In one scene of the movie, Wall Street: Money Never Sleeps, big time capitalists, Bretton James and Louis Zabel, are negotiating a stock bailout for Zabel’s firm, Keller Zabel Investments. In doing so, they reveal two powerful negotiating techniques that can help you secure the best deal.
James offers Zabel a measly $2 per share. “Under these conditions”, starts off James, “… [James and co] are prepared to risk $2 a share”.
“2 bucks?”, questions Zabel, breaking out in a nervous laughter shocked by the ridiculously low offer. “You’re out of your mind. The stock was trading at 79 a month ago. Our building alone is worth more than 2 bucks a share. My board will never accept this. There is no way I’m going to sell for 2 bucks a share.”
The government representative steps in to back up James, telling Zabel that the government could never justify a high price for his firm and that he has no other option. If he doesn’t sell then he faces bankruptcy.
But Zabel remains unmoved. “I’ll take my chances in bankruptcy court before I sell to that barracuda” angrily responds Zabel.
A blanket of silence falls over the room. It looks like the deal is off. Neither party is willing to pay the price the other is wanting.
The Defining Moment
Realising that the negotiation has reached stalemate, James decides to do something completely unexpected. While he really wants to buy Zabel’s firm and knows he is getting a great deal, he decides to walk away.
“Then we have nothing more to talk about” says James as he gets up out of his chair and turns to walk away.
But just as James reaches the door, Zabel calls out “6”. It’s a counter offer.
“3 and that’s it” responds James.
“Alright, we’ll call it an even 4. So we don’t look so god damn pathetic.”
James pauses for a moment, looks at his colleague for confirmation, who nods back at him in agreement, before taking a step forward. “3, and not a dime more,” says James and locks in the deal.
There are two key negotiation techniques used in the scene above.
Negotiation Technique 1: Use Anchoring and Adjustment
James started at $2 and Zabel started at $6. In what is called Anchoring and Adjustment (see Those Clever People at Wikipedia and a little phenomenon called anchoring) initial values, regardless of how extreme, have a strong affect on final values. In this case, James used a $2 anchor, not because he thought he would get it for such a low price but because he knew it would get Zabel to start thinking low values. To counter that effect, Zabel used a $6 counter anchor to get James to start thinking higher values.

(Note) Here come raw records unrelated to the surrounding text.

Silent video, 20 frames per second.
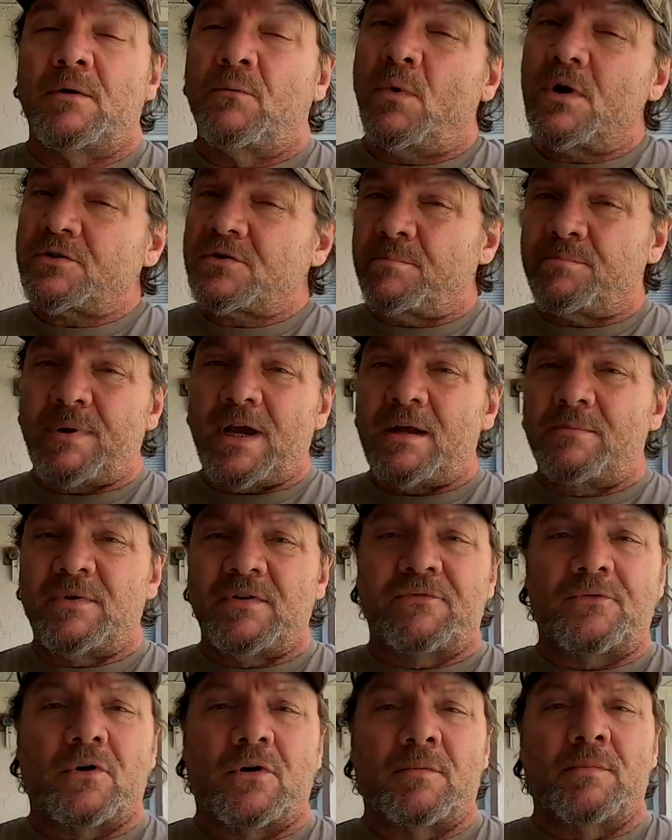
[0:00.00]
It wasn't bad
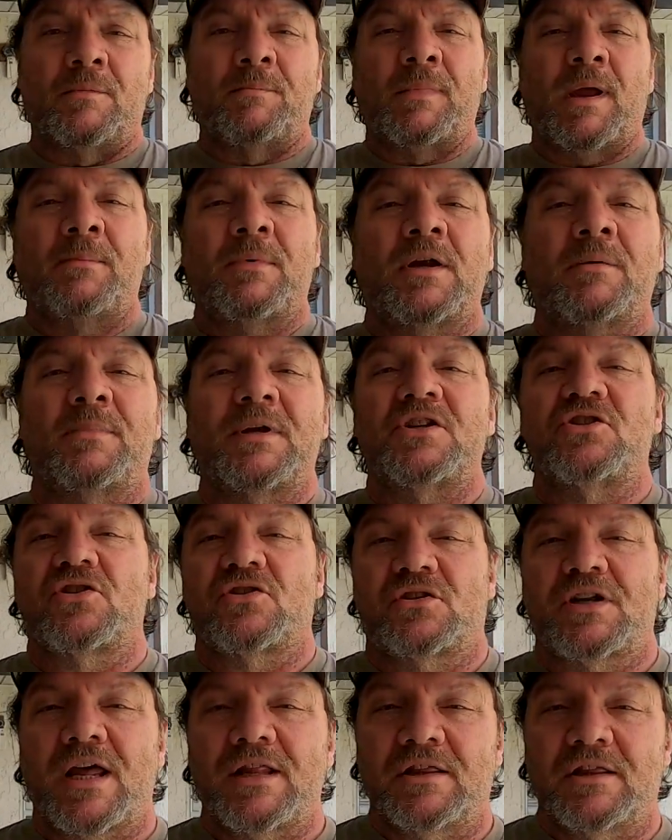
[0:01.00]
before, but maybe to be
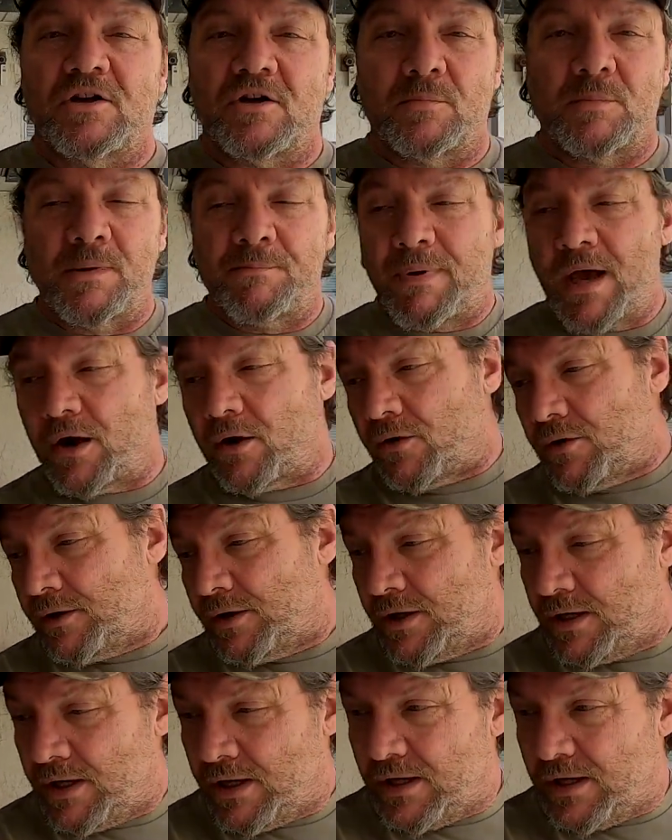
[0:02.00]
just that little bit better.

If you are selling, start by asking a high price. If you are buying, start with a low price. The technique will subtly but strongly influence the figure the other party has in their mind, therefore allowing you to get the best price.

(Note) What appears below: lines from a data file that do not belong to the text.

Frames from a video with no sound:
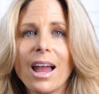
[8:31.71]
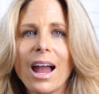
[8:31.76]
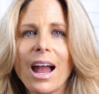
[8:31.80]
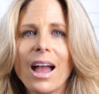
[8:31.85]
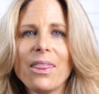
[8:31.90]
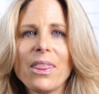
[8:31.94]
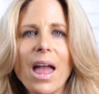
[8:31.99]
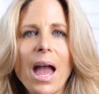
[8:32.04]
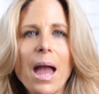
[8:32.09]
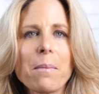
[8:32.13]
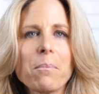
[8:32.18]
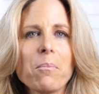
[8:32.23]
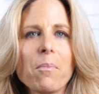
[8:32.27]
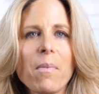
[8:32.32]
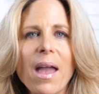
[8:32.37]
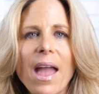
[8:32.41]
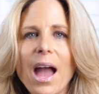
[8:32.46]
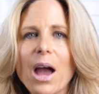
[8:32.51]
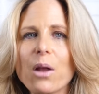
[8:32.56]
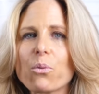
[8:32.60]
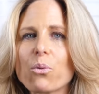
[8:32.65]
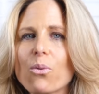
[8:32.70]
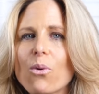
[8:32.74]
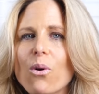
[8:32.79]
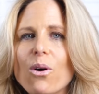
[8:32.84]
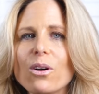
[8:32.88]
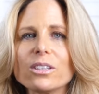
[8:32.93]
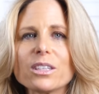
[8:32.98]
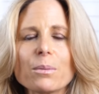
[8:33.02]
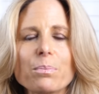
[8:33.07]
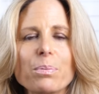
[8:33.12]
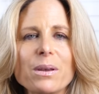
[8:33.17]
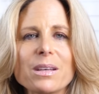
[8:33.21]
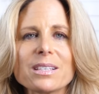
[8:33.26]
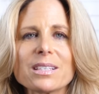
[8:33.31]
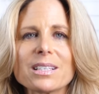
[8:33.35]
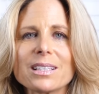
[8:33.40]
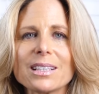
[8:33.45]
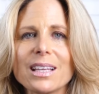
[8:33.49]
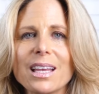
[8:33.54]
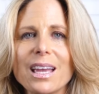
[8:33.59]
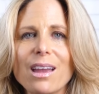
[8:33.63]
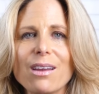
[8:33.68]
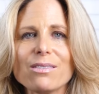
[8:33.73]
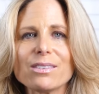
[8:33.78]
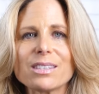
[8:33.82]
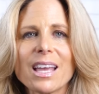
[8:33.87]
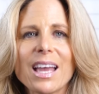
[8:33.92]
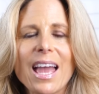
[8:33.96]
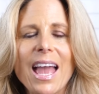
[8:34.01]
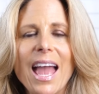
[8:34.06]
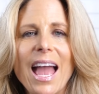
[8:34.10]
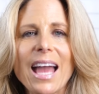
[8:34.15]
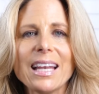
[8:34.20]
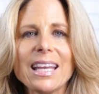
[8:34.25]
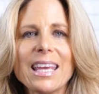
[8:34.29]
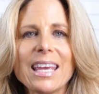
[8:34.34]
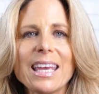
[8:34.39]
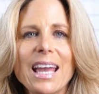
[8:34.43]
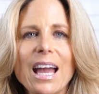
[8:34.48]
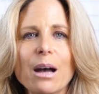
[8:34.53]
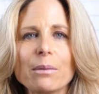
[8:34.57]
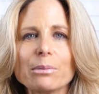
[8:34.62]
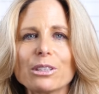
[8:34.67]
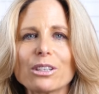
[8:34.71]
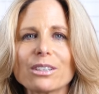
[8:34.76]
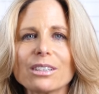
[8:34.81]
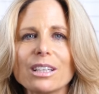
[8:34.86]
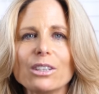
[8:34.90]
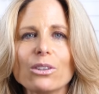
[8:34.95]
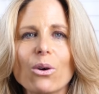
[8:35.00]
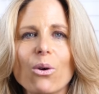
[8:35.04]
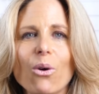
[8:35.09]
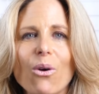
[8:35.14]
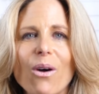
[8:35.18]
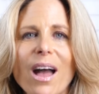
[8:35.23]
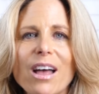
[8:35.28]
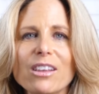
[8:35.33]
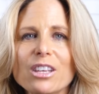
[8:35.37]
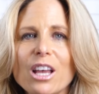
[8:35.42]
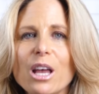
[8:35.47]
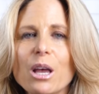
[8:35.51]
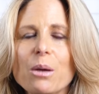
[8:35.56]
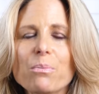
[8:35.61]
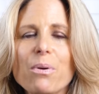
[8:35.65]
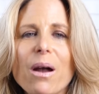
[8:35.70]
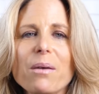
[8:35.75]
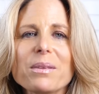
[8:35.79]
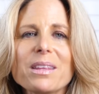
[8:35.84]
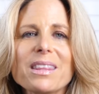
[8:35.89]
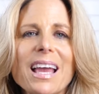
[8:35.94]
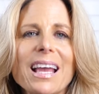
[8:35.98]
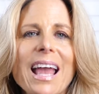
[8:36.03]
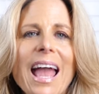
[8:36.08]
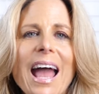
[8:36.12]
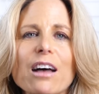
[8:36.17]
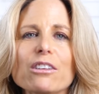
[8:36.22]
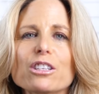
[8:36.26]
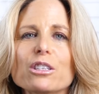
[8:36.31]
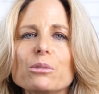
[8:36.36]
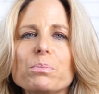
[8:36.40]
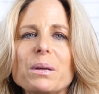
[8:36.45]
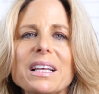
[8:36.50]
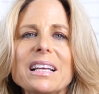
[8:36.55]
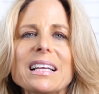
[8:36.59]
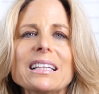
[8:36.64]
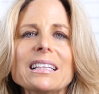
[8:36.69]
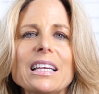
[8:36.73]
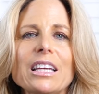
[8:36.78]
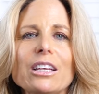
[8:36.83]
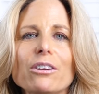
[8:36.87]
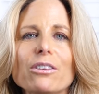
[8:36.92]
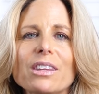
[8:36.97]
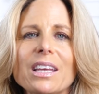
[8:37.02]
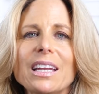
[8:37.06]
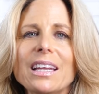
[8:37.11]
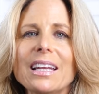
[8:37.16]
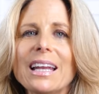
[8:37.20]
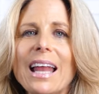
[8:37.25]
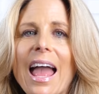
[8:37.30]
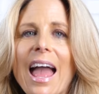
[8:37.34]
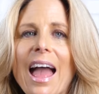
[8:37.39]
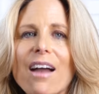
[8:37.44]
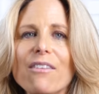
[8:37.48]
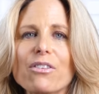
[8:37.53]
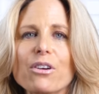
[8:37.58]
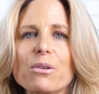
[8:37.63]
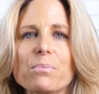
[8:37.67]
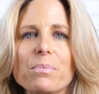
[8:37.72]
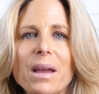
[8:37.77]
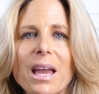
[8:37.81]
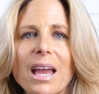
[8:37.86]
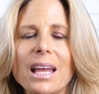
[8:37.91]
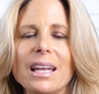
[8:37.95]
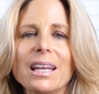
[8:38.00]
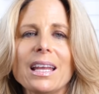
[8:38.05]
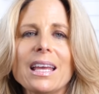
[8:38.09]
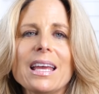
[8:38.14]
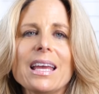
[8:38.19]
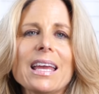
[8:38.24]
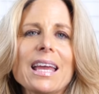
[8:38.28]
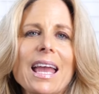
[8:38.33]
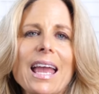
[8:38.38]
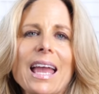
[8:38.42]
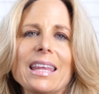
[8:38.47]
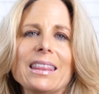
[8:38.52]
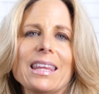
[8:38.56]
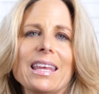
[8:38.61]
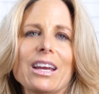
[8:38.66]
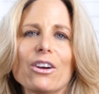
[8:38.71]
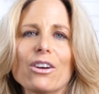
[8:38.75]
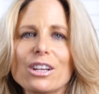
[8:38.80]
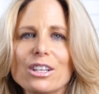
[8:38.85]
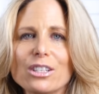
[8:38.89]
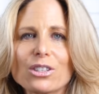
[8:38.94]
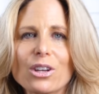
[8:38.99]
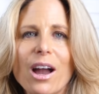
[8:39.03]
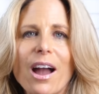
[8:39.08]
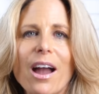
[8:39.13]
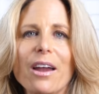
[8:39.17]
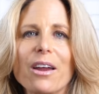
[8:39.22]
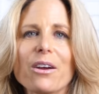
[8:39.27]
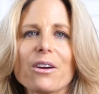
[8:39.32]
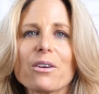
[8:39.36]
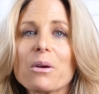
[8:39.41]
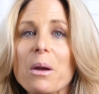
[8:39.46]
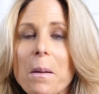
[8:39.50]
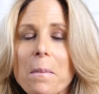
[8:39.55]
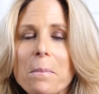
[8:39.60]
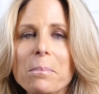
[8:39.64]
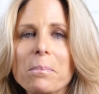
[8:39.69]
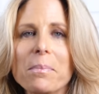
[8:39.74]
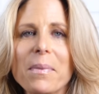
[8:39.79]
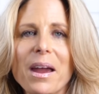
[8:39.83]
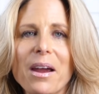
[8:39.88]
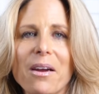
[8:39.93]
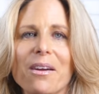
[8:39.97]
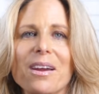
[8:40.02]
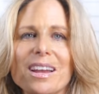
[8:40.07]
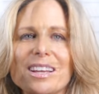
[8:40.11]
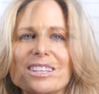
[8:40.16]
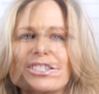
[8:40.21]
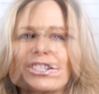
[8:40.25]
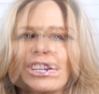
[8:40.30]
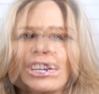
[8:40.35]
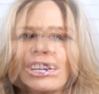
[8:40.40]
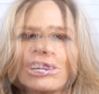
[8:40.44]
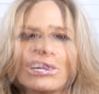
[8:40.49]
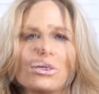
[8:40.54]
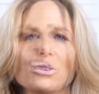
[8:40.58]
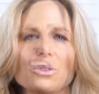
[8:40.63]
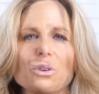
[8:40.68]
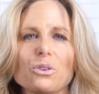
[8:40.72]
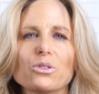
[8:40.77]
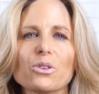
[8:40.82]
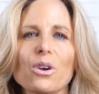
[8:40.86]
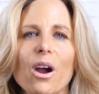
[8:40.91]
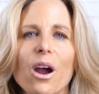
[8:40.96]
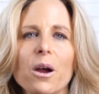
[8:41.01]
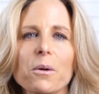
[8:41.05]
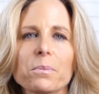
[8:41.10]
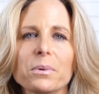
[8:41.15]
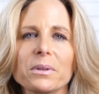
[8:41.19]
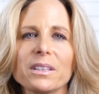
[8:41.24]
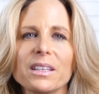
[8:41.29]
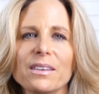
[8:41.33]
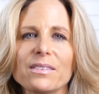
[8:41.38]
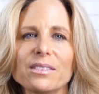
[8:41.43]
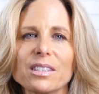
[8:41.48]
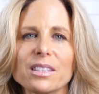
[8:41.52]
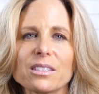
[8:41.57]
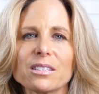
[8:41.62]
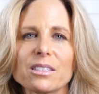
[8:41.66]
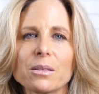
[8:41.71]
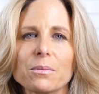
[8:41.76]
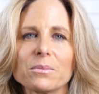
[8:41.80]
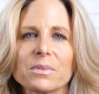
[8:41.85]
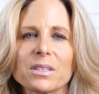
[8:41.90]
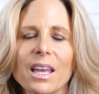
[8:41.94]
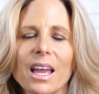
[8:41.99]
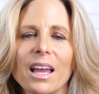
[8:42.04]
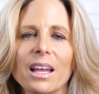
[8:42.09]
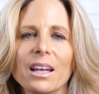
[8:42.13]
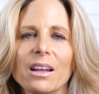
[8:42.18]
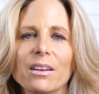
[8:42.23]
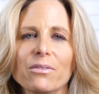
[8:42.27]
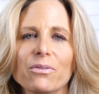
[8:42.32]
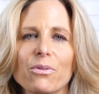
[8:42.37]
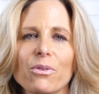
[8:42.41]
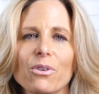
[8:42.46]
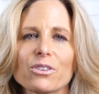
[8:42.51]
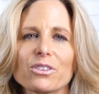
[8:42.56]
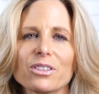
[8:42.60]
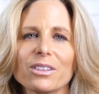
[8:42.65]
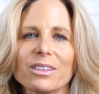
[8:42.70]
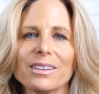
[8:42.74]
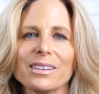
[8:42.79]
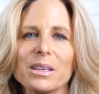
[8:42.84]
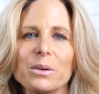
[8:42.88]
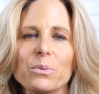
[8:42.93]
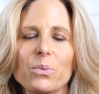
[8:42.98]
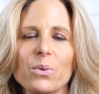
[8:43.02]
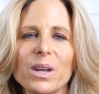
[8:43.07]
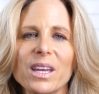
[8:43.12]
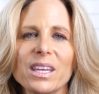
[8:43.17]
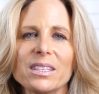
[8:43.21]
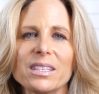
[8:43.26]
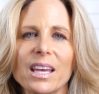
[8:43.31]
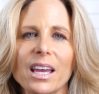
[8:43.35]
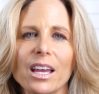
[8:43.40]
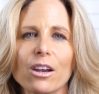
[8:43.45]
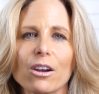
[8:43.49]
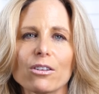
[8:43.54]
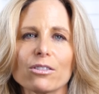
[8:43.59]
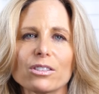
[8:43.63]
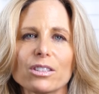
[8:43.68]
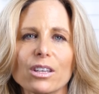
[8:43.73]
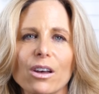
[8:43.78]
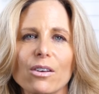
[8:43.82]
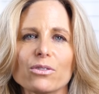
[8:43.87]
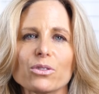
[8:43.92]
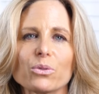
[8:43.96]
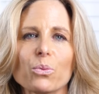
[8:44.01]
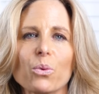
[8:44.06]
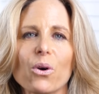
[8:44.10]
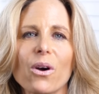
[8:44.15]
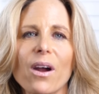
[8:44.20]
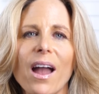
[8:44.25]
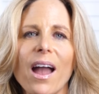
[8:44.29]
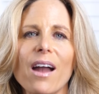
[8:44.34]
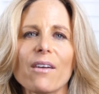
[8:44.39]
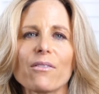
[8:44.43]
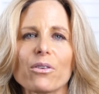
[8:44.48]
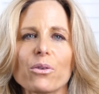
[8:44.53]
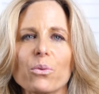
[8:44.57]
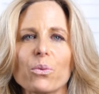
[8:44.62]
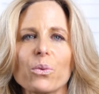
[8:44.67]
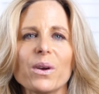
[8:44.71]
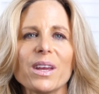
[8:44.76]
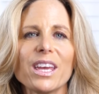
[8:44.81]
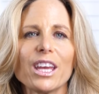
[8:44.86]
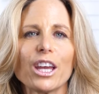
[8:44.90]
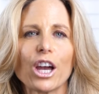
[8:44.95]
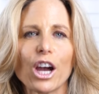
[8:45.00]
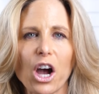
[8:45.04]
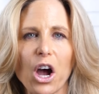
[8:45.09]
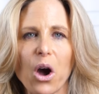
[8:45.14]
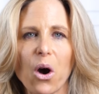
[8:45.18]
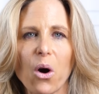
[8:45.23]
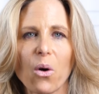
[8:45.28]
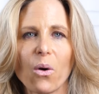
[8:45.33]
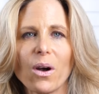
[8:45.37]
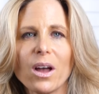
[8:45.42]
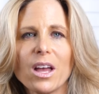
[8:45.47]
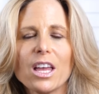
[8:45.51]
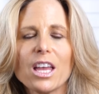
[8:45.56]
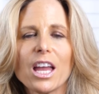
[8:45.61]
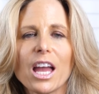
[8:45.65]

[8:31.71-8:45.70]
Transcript: And that man rolled up his sleeves and he helped her clean the whole house. Probably that house had been cleaner than it had ever been in their entire marriage. So those are our belief systems, and unfortunately we take ourselves wherever we go.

Despite the effectiveness of the technique, however, many people will not feel comfortable asking for an excessively high or low figure because they don’t want to appear unreasonable. That is, they don’t want to risk the Zabellian response, ‘are you out of your mind?’
For those people, negotiation technique two provides for a more comfortable approach.

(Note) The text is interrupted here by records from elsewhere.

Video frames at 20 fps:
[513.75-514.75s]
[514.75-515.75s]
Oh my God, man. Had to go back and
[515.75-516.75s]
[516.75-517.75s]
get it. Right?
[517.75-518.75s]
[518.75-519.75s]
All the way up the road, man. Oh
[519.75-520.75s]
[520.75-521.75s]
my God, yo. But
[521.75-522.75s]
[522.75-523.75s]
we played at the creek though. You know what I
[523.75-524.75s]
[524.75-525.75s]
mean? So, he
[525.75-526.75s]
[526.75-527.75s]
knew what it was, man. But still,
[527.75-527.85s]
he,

Negotiation Technique 2: Walk Away
Who wins in a negotiation? The one who is willing to walk away.
Guess what? Be willing to walk away. Even if you are willing to pay the asking price, pretend like you can walk away. This technique is especially useful for people who don’t see themselves as hard line negotiators.
Why? Because you do not have to haggle, you do not have to offer unreasonable figures, and you do not have to have a big mouth to use this technique. All it requires is that you risk not making the purchase on that very day, which, for most purchases worth negotiating for, is worth risking for.
Here’s How You Do It:
Next time you are negotiating with a business supplier, nicely tell the person:
“Thanks for your help but the price you’re offering is beyond my budget” (or whatever reason you want to give).
“But I’ll tell you what I’ll do. I’ll leave you my name and number and if you can do me a better deal, then give me a call and we can take it from there.”
Now if that is the best price the salesperson can do then you probably will not get a phone call, in which case you can just go back the next day or so and buy the product. But if they can do you a better deal then they will call you. After all, you have already proved to them that you are not willing to pay their asking price.
What is more, 9 times out of 10 you will not even have to come back. If the salesperson is able to do a better deal, they will usually offer it to you on the spot. It will probably be along the lines of, “alright let me try asking my manager again and see if we can do you a better deal”.
Having been on both sides of the negotiation table (as a salesperson and as a buyer), I have seen this technique work over and over for all deals great and small. It is not only one of the most powerful negotiation techniques, but also one of the easiest and comfortable to use, which makes it all the more useful in securing yourself the best deal.